Summing up, we have:

  • Completion rate (C): the percentage of students who complete the program
  • Placement rate (P): the percentage of students who find a position in their field within one year after graduation
  • Salary factor (S): the average salary of students who find a position in their field (within two years after graduation) relative to the average state or provincial salary

Multiply these three numbers together, we obtain an overall percentage success rate. This is the Program Success Quotient or PSQ.

We now have the final formula:
PSQ = C x P x S

To illustrate the power of this number, let’s look at two extreme examples. (Note these are sample numbers only and assume an average state or provincial salary of $50,000.)

The first is a Bachelor of Arts (BA) program, which typically has both a low placement rate and low starting salary:

  • Completion rate = 95%
  • Placement rate = 10%
  • Salary rate = ($30,000/$50,000) = 60%
  • Program Success Quotient = .95 x .10 x .60 = 6%

By contrast, a skilled trade such as plumbing has a higher placement rate and starting salary, but may have a lower completion rate:

  • Completion rate = 85%
  • Placement rate = 97%
  • Salary rate = ($70,000/$50,000) = 140%
  • Program Success Quotient = .85 x .97 x 1.40 = 115%

Summing up, we have:

  • Bachelor of Arts PSQ = 6%
  • Plumbing PSQ = 115%

That is, the PSQ for plumbing is twenty times greater than that of a B.A.
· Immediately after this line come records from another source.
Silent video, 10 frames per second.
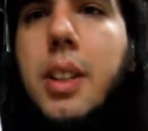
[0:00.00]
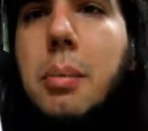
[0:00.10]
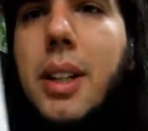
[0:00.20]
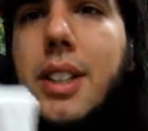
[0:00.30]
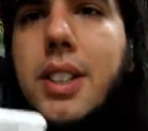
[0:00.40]

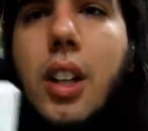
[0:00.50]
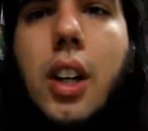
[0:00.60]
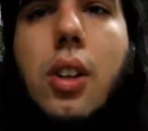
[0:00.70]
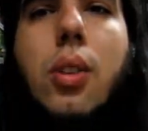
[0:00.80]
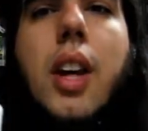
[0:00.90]
Tales of the
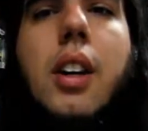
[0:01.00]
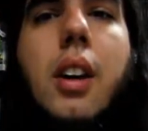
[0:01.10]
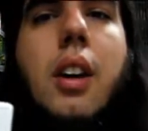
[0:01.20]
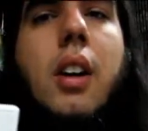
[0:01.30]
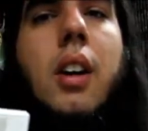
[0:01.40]
Abyss, a
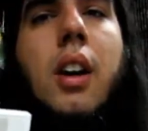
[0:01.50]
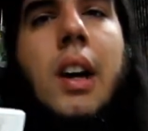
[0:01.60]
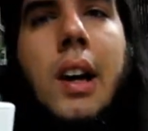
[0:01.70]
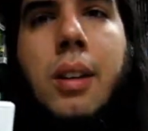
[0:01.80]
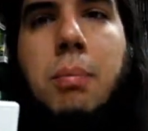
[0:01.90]
great
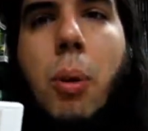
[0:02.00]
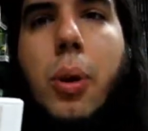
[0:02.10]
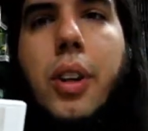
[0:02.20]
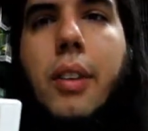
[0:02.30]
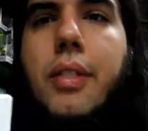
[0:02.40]

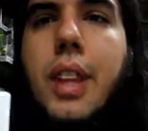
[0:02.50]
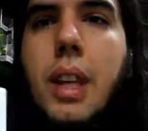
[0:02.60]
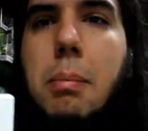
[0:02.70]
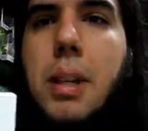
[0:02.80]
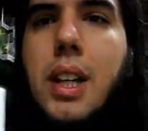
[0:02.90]

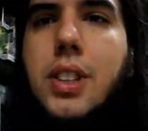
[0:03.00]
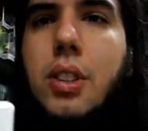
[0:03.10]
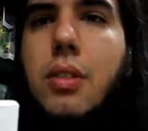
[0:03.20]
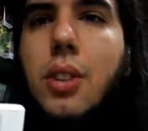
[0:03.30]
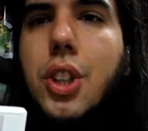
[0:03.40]
port of the
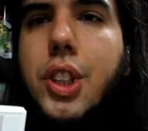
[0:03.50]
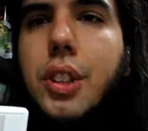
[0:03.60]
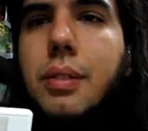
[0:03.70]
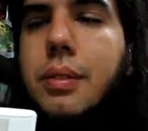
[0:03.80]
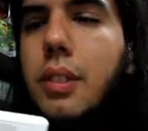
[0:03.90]

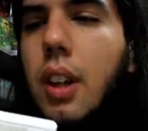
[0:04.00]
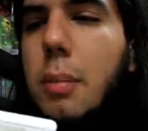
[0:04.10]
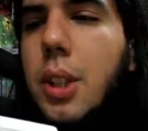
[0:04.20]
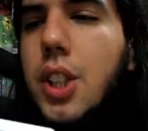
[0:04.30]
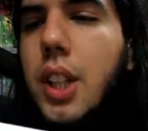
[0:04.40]
PS2
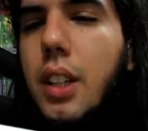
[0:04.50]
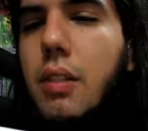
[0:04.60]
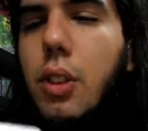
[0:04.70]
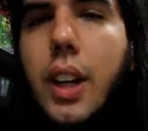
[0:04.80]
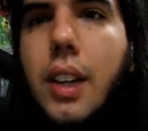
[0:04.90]
version.
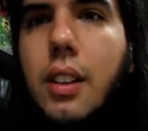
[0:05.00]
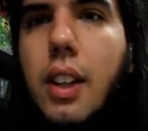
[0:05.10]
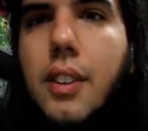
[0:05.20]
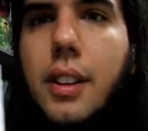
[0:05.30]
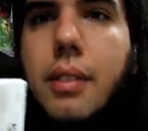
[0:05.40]
RPG,
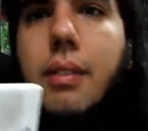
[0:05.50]
great,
Imagine the impact that these numbers could have a student’s choice of career. Yes, the arts and humanities are important. Yes, we should all know our history and learn how to think critically. But that is not the point.

We are facing a crisis of employment and economics that is threatening to shake our society to the core, potentially impoverishing millions with debt and an education that has little or no value. These facts are more important than whether someone has a good grasp of English literature. Without a strong economy, gainful employment and a basic level of income, few will have the money to buy literature or the means to appreciate it.

The sad fact is that as useful and life-changing as a quotient like this would be, most universities would never implement it, because it would cause enrollment to drop and hurt their profits. Technical colleges might use it because it would be an obvious selling point for their programs.

However, soon universities may not have a choice. The $1.3 trillion student debt bubble, just like the U.S. housing bubble, will eventually collapse from its own weight. There will simply not be enough people who can afford the hundreds of thousands of dollars for a university degree program that offers no reasonable return on investment.

You don’t need a degree in economics to figure that out.